Que el cónclave que se aproxima no sea un cierre, sino una apertura. Que no repita las lógicas de exclusión disfrazadas de unidad. Que interrumpa la comodidad, al menos por un instante. Y que, en medio del ritual, el rostro del Otro —ese que nadie quiere mirar— vuelva a surgir. No como amenaza, sino como promesa. Como herida. Como posibilidad. No hay redención sin comunidad. No hay comunidad sin responsabilidad. No hay responsabilidad sin rostro.

Manchamanteles
La literatura y las artes han abordado el cónclave como un espacio dramático donde se entrelazan poder, fe y misterio. Desde las crónicas barrocas hasta el cine contemporáneo, este rito ha sido retratado como un teatro donde lo sagrado y lo político colisionan. En Roma sin Papa de Guido Morselli, la vacancia del trono pontificio se convierte en una metáfora del agotamiento espiritual de Occidente, mientras que películas como Habemus Papam de Nanni Moretti o la reciente Cónclave (2024), dirigida por Edward Berger, exploran la psique y las tensiones internas del poder eclesial. Estas obras, aunque lúcidas, tienden a reproducir la lógica cerrada del ritual, enfocándose en la crisis institucional más que en la herida ética que lo atraviesa.

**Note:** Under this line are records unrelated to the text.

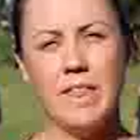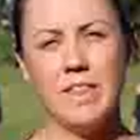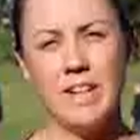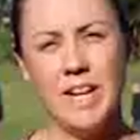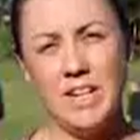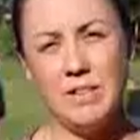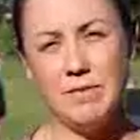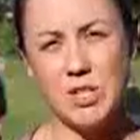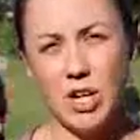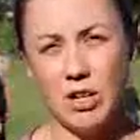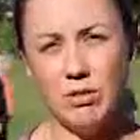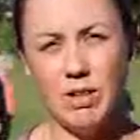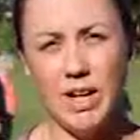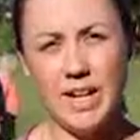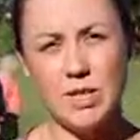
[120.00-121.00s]
The Native
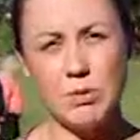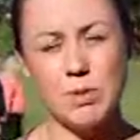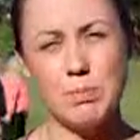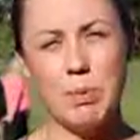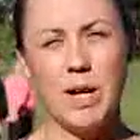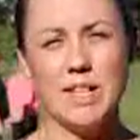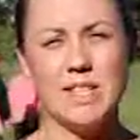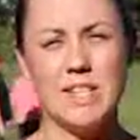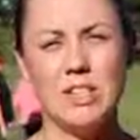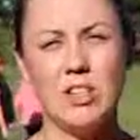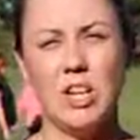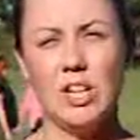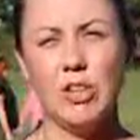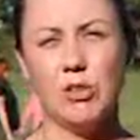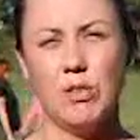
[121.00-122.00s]
Title Act was passed in
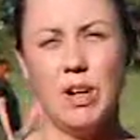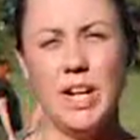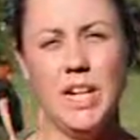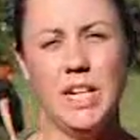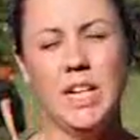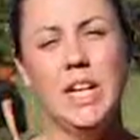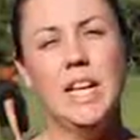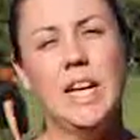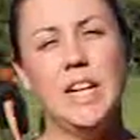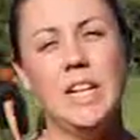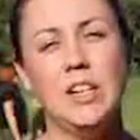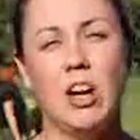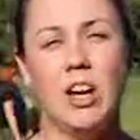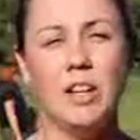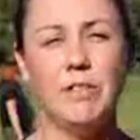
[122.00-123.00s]
'93, and
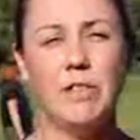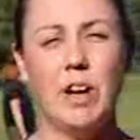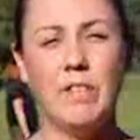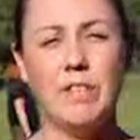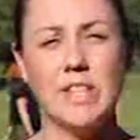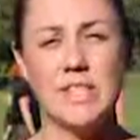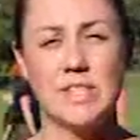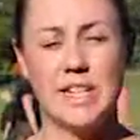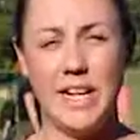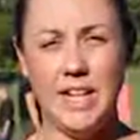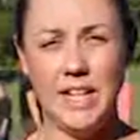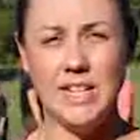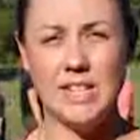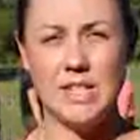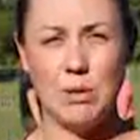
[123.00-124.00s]
in '95
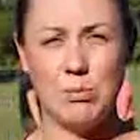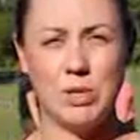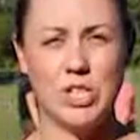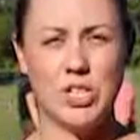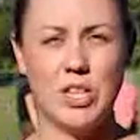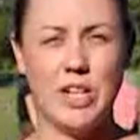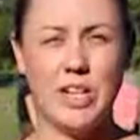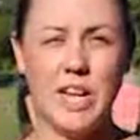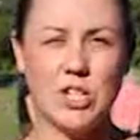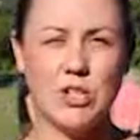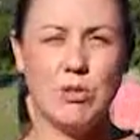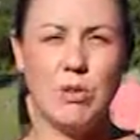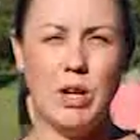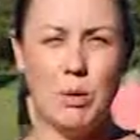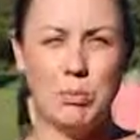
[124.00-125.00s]
Keating established the
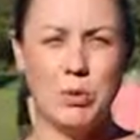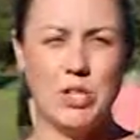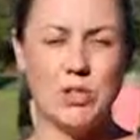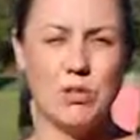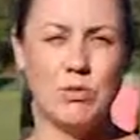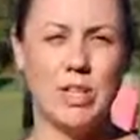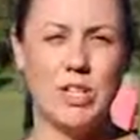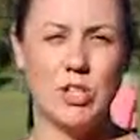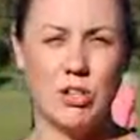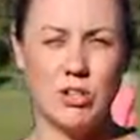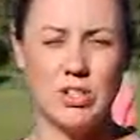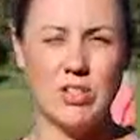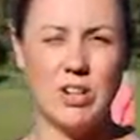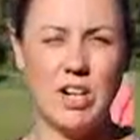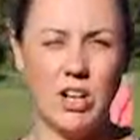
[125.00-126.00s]
National Aboriginal and
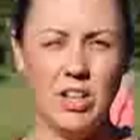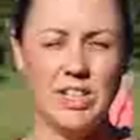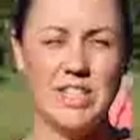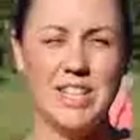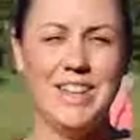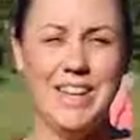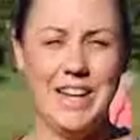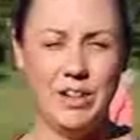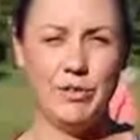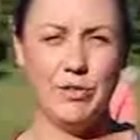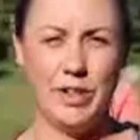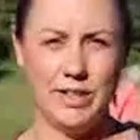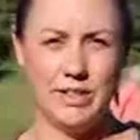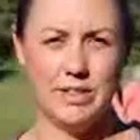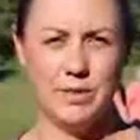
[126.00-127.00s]
Torres Strait Islander Land
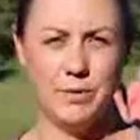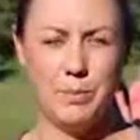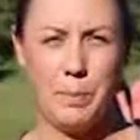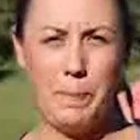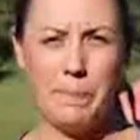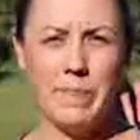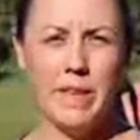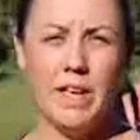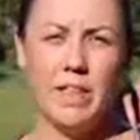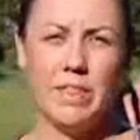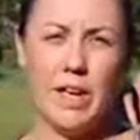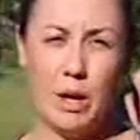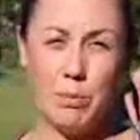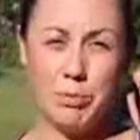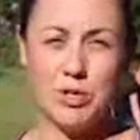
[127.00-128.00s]
Fund.
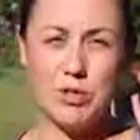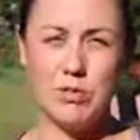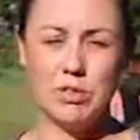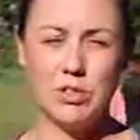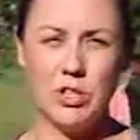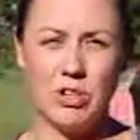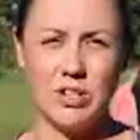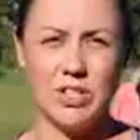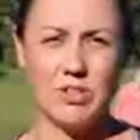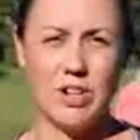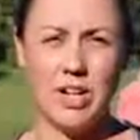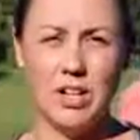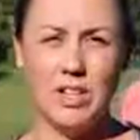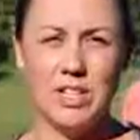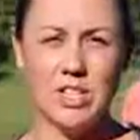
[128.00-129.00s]
The Aboriginal and Torres
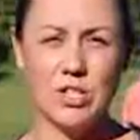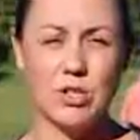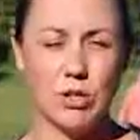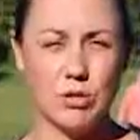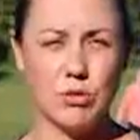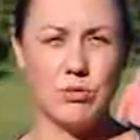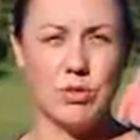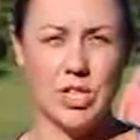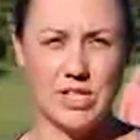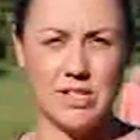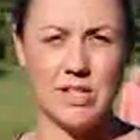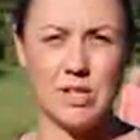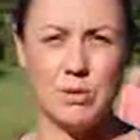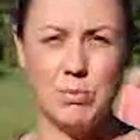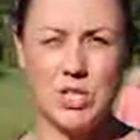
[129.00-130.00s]
Strait Islander Social
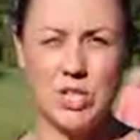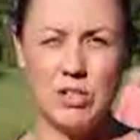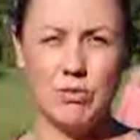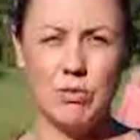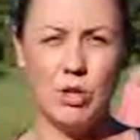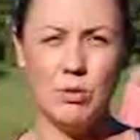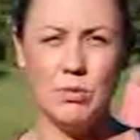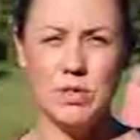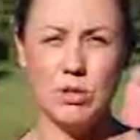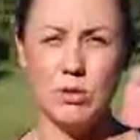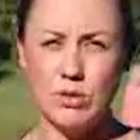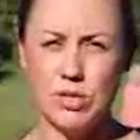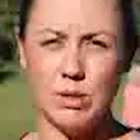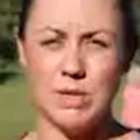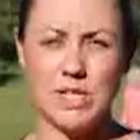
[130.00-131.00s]
Justice Commissioner role was
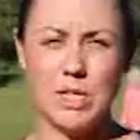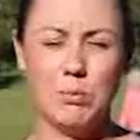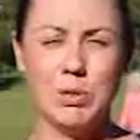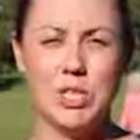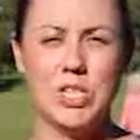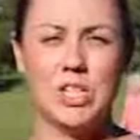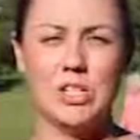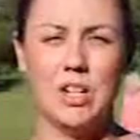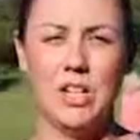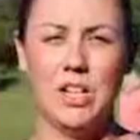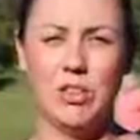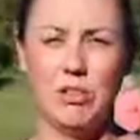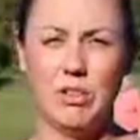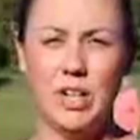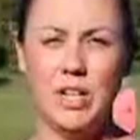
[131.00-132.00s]
also established in
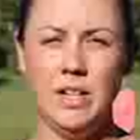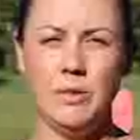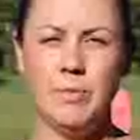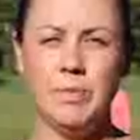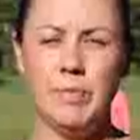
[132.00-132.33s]
'93,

El arte ha imaginado el cónclave desde la ética del Otro, como la que plantea Emmanuel Lévinas. Rara vez se da lugar al rostro excluido: al migrante, la mujer silenciada, el creyente sin nombre. El verdadero desafío artístico no está en estetizar el rito, sino en interrumpirlo; en convertir la elección del uno en memoria de los muchos. Que las artes no repitan el encierro simbólico del cónclave, sino que lo abran: no como espectáculo de poder, sino como posibilidad de comunidad. Porque sin ese temblor, sin esa grieta que deja entrar al Otro, toda representación corre el riesgo de volverse bella, sí, pero éticamente vacía.
Narciso el obsceno
El cónclave, reflejado en las artes como espejo de poder y misterio, corre el riesgo de convertirse en un rito narcisista si olvida que su verdadera legitimidad no nace del consenso interno, sino de la capacidad de responder al rostro invisible del Otro que espera —afuera— ser reconocido.